Pour accompagner mon bol de café matinal, j’ouvre un magazine culturel. J’en tairai le nom, pour préserver l’emploi dans ce secteur déjà sinistré qu’est le journalisme. Un crayon de papier à la main, je souligne toutes les phrases en jargon qui s’offrent au lecteur : elles sont nombreuses, je m’amuse.
Bonjour le pathos. Pour commencer, un artiste n’a pas de style, il « déploie une grammaire visuelle qui lui est propre ». Un décor possède des « lignes de fuite », sinon il peut aller se faire déconstruire ailleurs.

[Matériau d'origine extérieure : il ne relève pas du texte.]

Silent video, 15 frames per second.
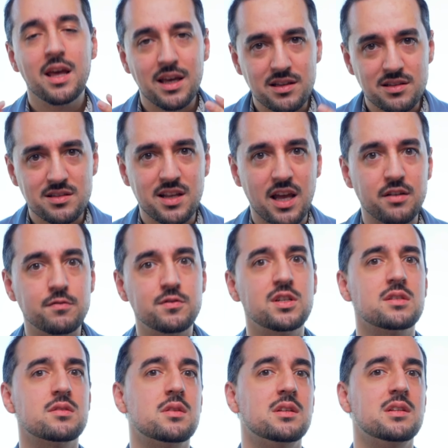instead of
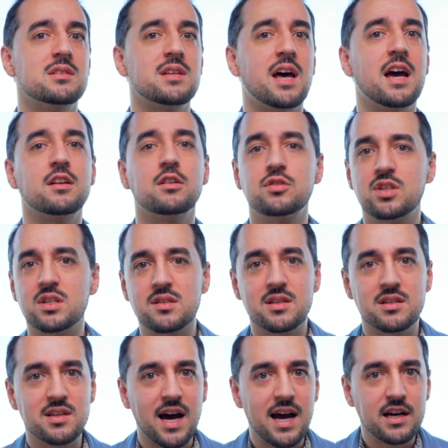just the design or just the
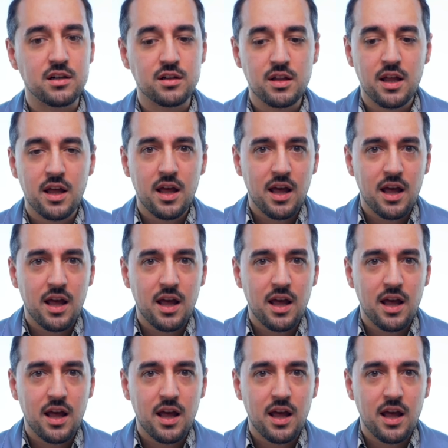dial.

Un spectacle n’est pas seulement original, il doit « détricoter les codes du genre ». Un metteur en scène ne se contente pas de monter un spectacle ; il (ou elle) « adopte une posture volontiers politique », par exemple quand il montre des mickeys qui dansent sur scène « pour leur émancipation » : ce faisant, le créateur « s’attaque aux processus d’aliénation », aux « structures normatives ».
Mais l’essentiel, n’est-ce pas que l’artiste soit « décomplexé » ? Qu’il « assume l’envie de se faire plaisir » ? Mais alors, que se passerait-il s’il assumait l’envie de se faire mal ou de faire mal aux autres (ce qui arrive plus souvent qu’on ne croit) ? On ne pourrait pas lui en vouloir, c’est qu’il aurait « pris des risques » en « optant pour une série d’options radicales ».

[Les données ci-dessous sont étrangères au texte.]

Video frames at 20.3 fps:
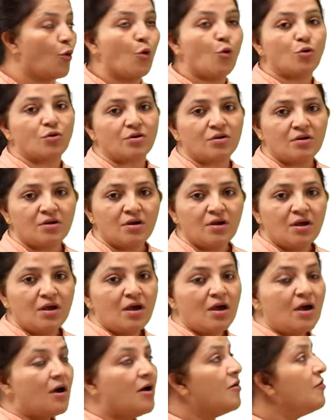core
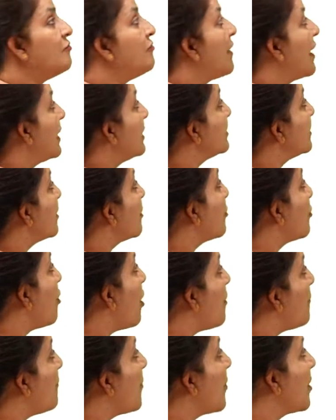while the
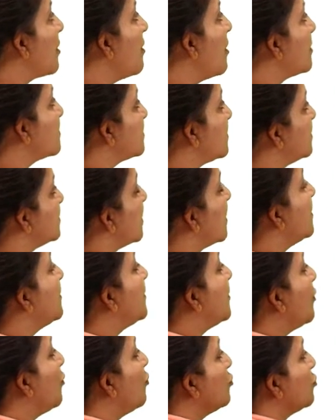copper losses are
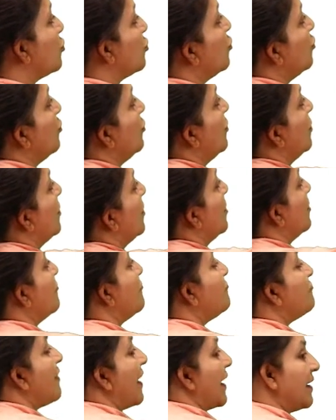due to
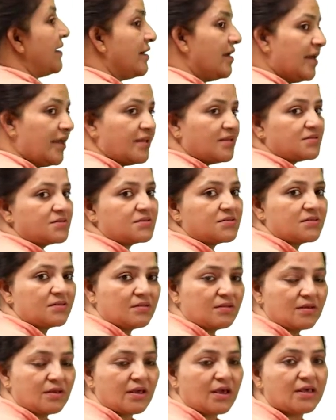windings
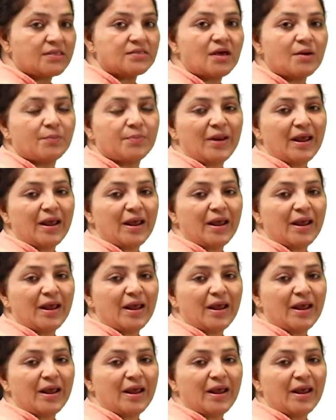in the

Ne pas oublier que toute création réussie est, forcément, « jubilatoire et salutaire » : le plaisir ne suffit pas, il faut en plus qu’il nous soigne. Les effets de l’art sur le cerveau ne sont plus à démontrer : toute œuvre se voit étiquetée « antidote au prêt-à-penser ». Attention, quand on aime, on devient forcément « accro » - mais, contrairement à la cigarette, cela ne tue pas. Car les rivages de l’Art sont aussi, cela va de soi, ceux du Bien.